There's no one cause or blanket fix for anxiety and depression. However, according to studies reported by Harvard Health, scientific discoveries are paving the way for even better understanding and treatment.
These studies show that certain practices including exercise, engaging activities, and mindfulness meditation will help most people.
Let’s talk about mindful meditation helps.
1. Mindfulness meditation helps to reduce worry and rumination
The mind worries because it’s trying to solve your problems for you. With compulsive, repetitive dialogues with ourselves, we imagine that we’re thinking things through. But not really. Actually, not at all.
One simple exercise you can do now is to write down one or two instances where rumination brought about clarity or solutions. I doubt you can find any such instance.
Things that can help you to solve your problems are journaling, talk therapy, support, getting advice, or taking action to do what you’re avoiding or afraid of. By meditating, you will begin to worry and ruminate less and less. Because of the effects that mindfulness has on the brain, yours will change when you begin to worry less.
And a changed brain is a changed individual.
Worry decreases when mindfulness increases.
This works because mindfulness helps you learn to stay with difficult feelings without analyzing or suppressing them. You will learn to let those thoughts just float by as you become aware that wait, worrying isn’t helping me solve my problems.
2. Mindfulness meditation helps to increase self-compassion
Most people who suffer from chronic anxiety or depression have experienced some form of trauma at some point in their lives; some even go back to childhood. Emotional neglect is a common type of trauma and it’s one that comes in many forms. You could have had all the things that money can buy but felt neglected (and therefore traumatized) as a child.
For example, if your parents or caregivers didn’t understand you, didn’t spend enough time with you, or there was a fear that you had to manage, as a little one, on your own.
On the other extreme is actual abuse. Sadly, many of you had to hide abusive experiences suffered at the hands of your parents and caregivers.
That silence often leads to shame, blame, and feelings of “not being enough” in adulthood.
Meditation can help you escape these mental traps. It can help you distance yourself from fault mode to care mode as you recognize that you’re a human being. Your needs were exaggerated. You didn’t ask for too much.

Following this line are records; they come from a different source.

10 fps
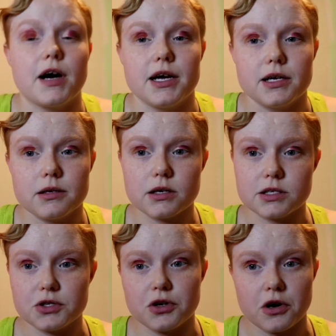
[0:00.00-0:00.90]
fight,
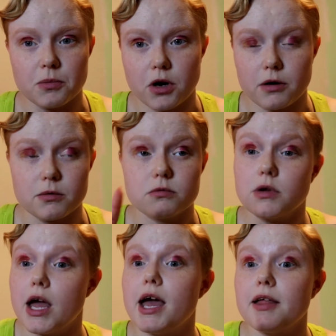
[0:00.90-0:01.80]
because you know how Mario,
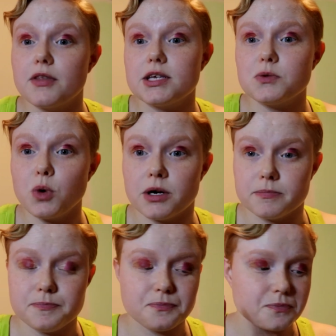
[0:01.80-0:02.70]
this
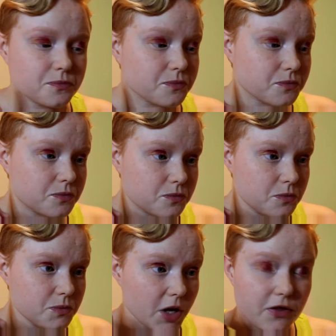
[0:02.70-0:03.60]
one,
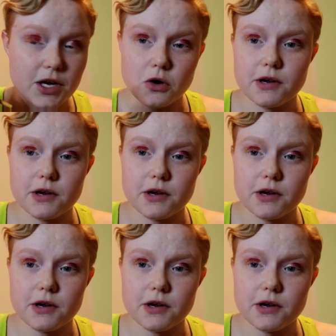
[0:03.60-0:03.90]
they don't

But now, as an adult, it is your job to revisit those wounds, with help and support, to help yourself heal.
Unlike self-criticism which asks if you’re good enough. Self-compassion asks what’s good for you.

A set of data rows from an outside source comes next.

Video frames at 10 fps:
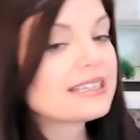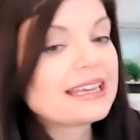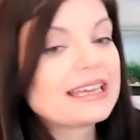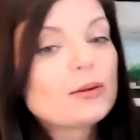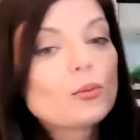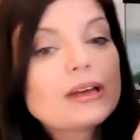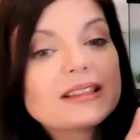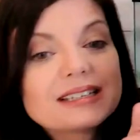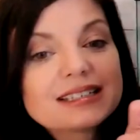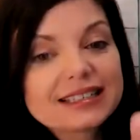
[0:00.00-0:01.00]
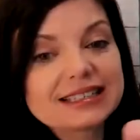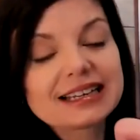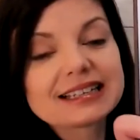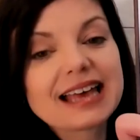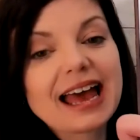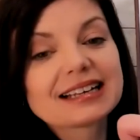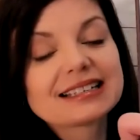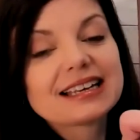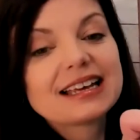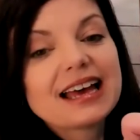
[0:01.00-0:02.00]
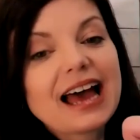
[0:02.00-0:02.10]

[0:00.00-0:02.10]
Z with zigzags.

When you start giving yourself what you need instead of beating yourself up, your anxiety and depression will begin to subside. This is the power of self-compassion. It shifts your focus from ignoring your needs to taking care of them.
One study even found that the self-compassion byproduct of mindfulness meditation led to a decrease in recidivism rates among criminals who practiced mindfulness.

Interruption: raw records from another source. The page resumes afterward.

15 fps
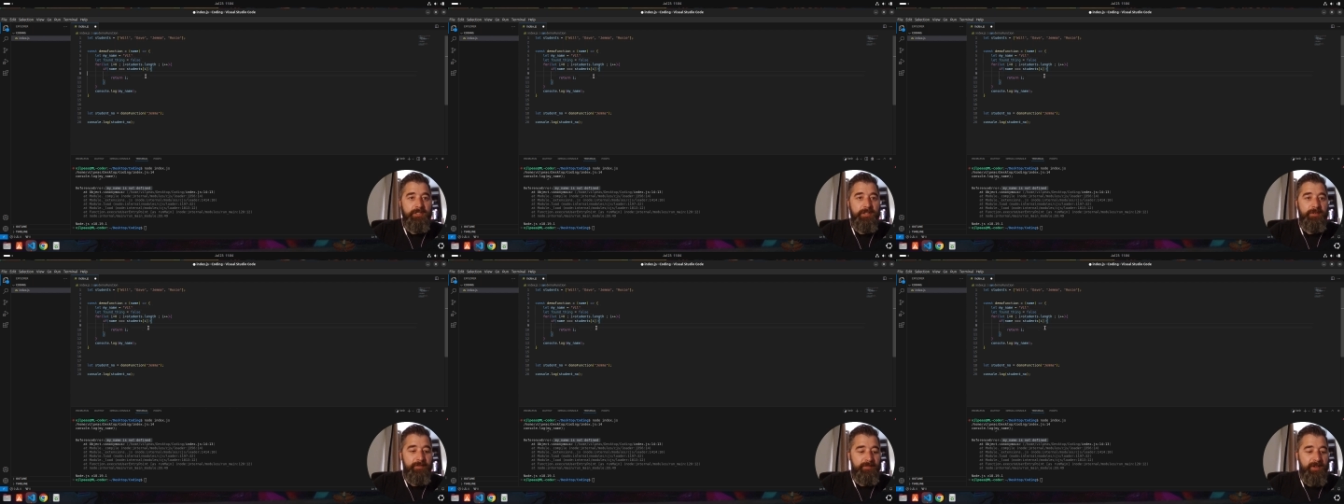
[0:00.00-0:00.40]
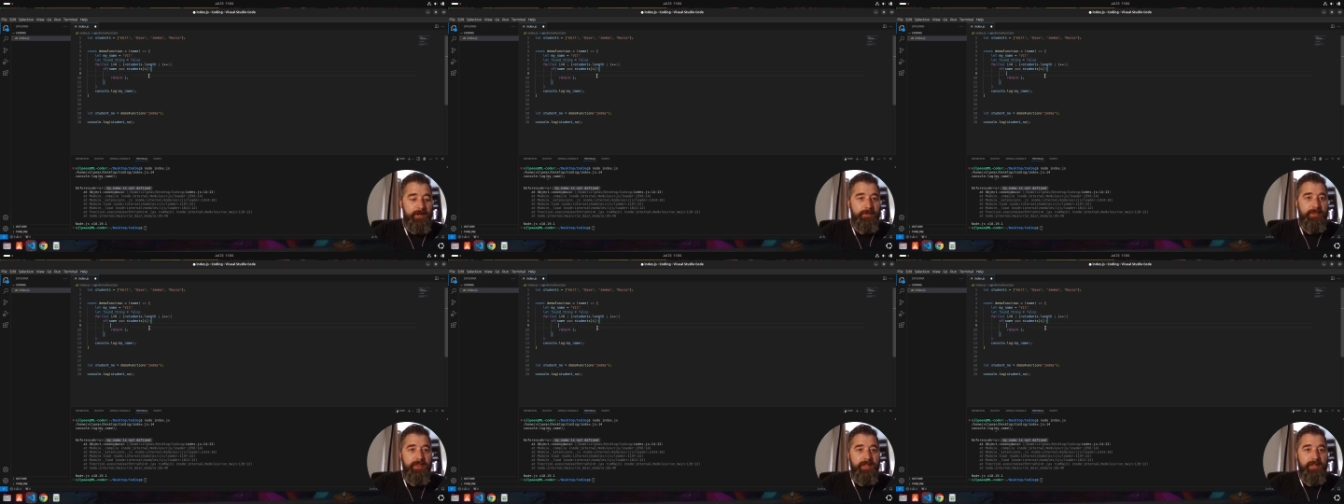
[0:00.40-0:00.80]

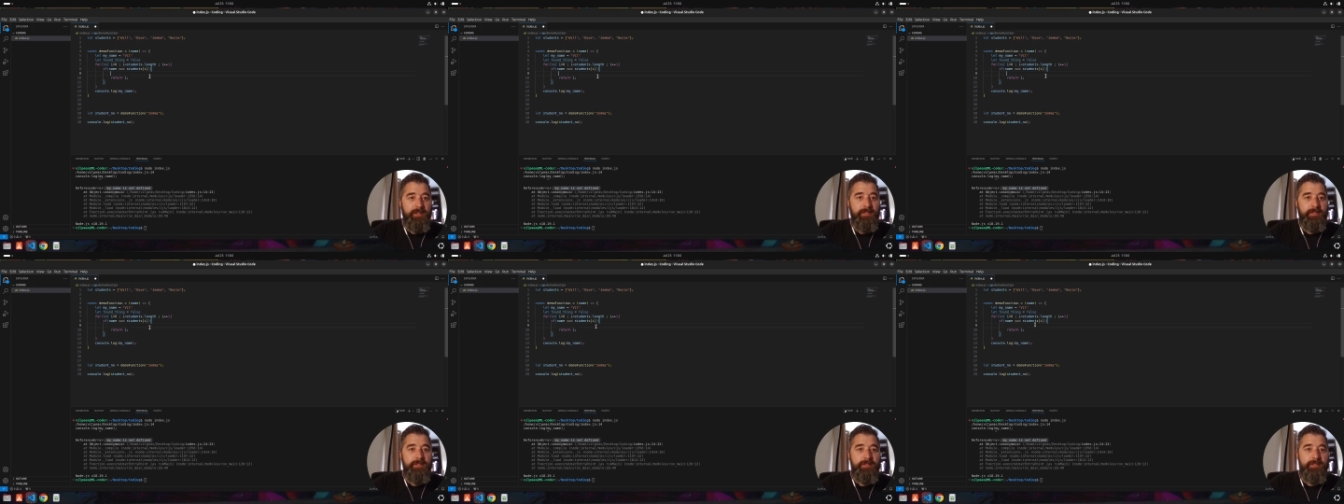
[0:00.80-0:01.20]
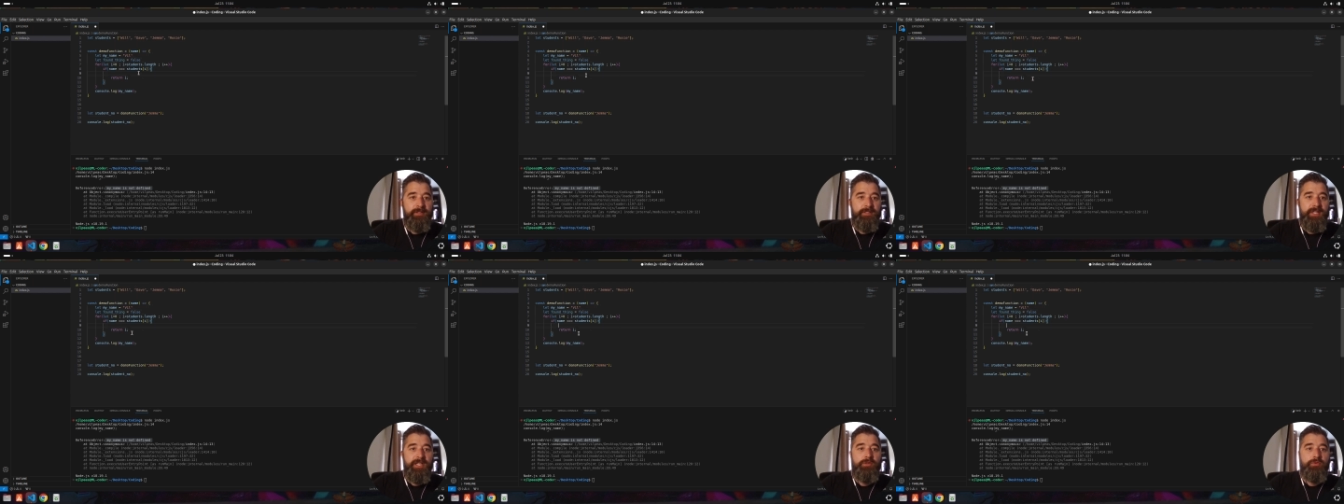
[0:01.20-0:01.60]
found thing
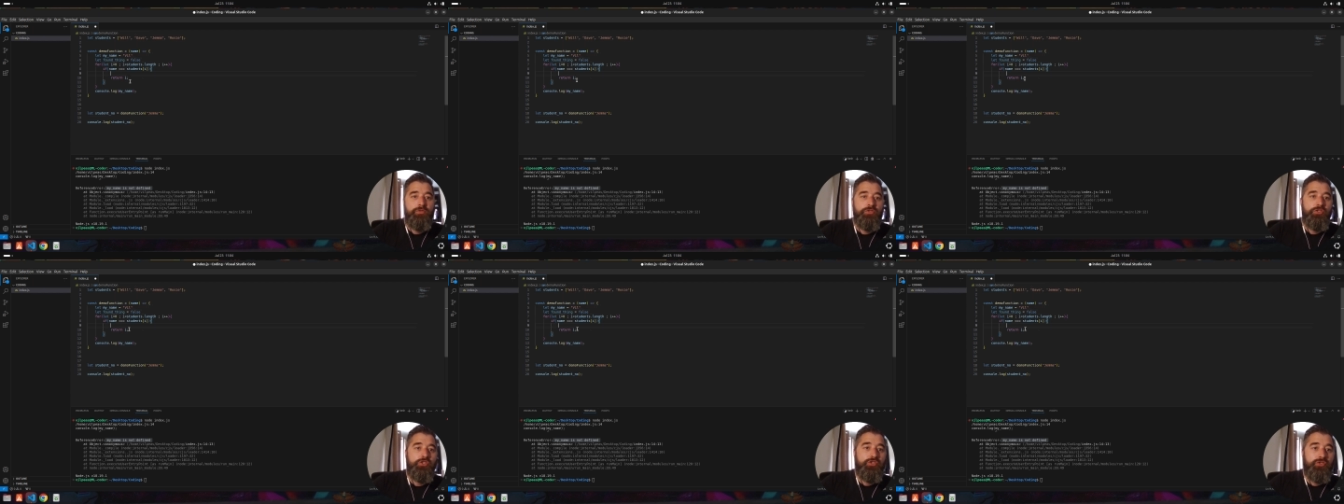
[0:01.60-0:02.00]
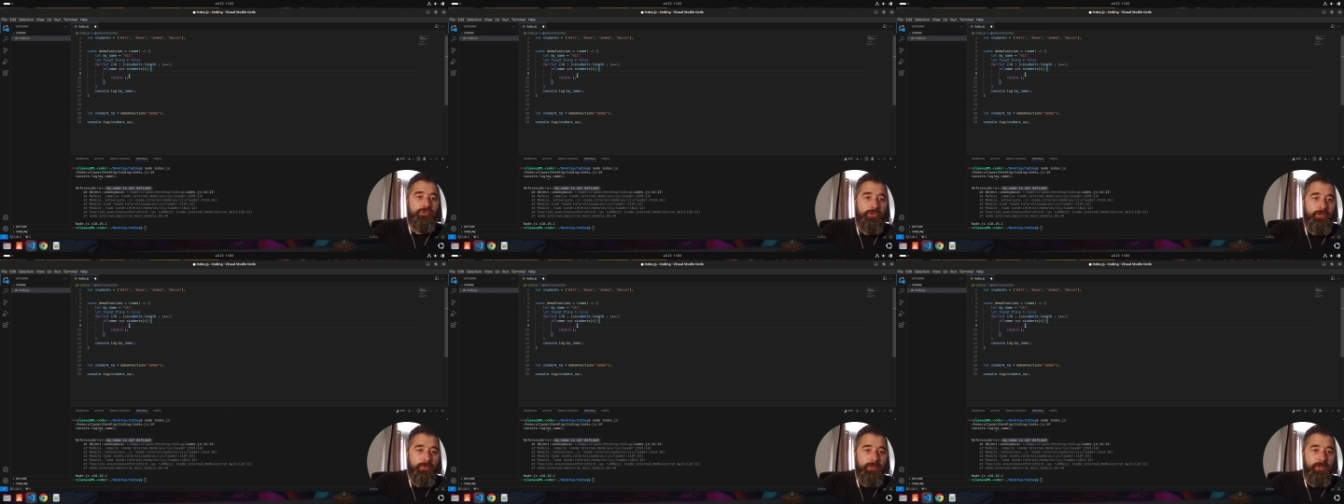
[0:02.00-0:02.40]
to equal to true,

That got me thinking, for every single one of us, there should be some time limit on how long we beat ourselves up. What do you think?
3. Mindfulness meditation can increase your energy and vitality
Do you know how much energy it takes to worry and beat yourself up? A lot! An overactive mind exhausts the body because after all, the body and mind are connected. What you do to one affects the other. Worry and negative thinking cause muscle tension, tightening of the abdomen, and distorted breathing which restricts oxygen from getting to vital organs in your body.
To help you become aware of the energy-draining effects of worrying and rumination, I reluctantly suggest the following exercise.
The Effects of Worrying Exercise:
For two days, do nothing but worry (or change nothing if you already worry all the time). Three to four times during the day, check in on your energy level. Jot down how you feel or use a scale of 1-5 or 1-10 to indicate how energetic you feel.
Then for two days, do the reverse, by shutting out all worrying. I suggest creating a list of things to do to mindfully keep yourself occupied. Once again, write down how you feel 3-4 times during the day.
I reluctantly suggest this exercise because I don’t want, for one minute, to put you through any type of distress; but maybe like me, you like to compare and contrast these ideas. Doing this can definitely drive home the point a lot sooner and more effectively than taking my word for it. So, knock yourself out!
I already know the outcome, so for those of you who are willing to take my word, let me tell you: worrying is exhausting. Not worrying increases your energy. With more energy, you’re going to be more motivated, hopeful, and productive. All feelings disrupt symptoms of anxiety and depression.
Now let me leave you with some good news! Research suggests that even 5-10 minutes of mindfulness meditation practiced daily can be beneficial. With habits like meditation that reshape the brain, it’s about consistency more than the length of your practice. It is with consistency that you will retrain your brain and change it (and yourself) for the better.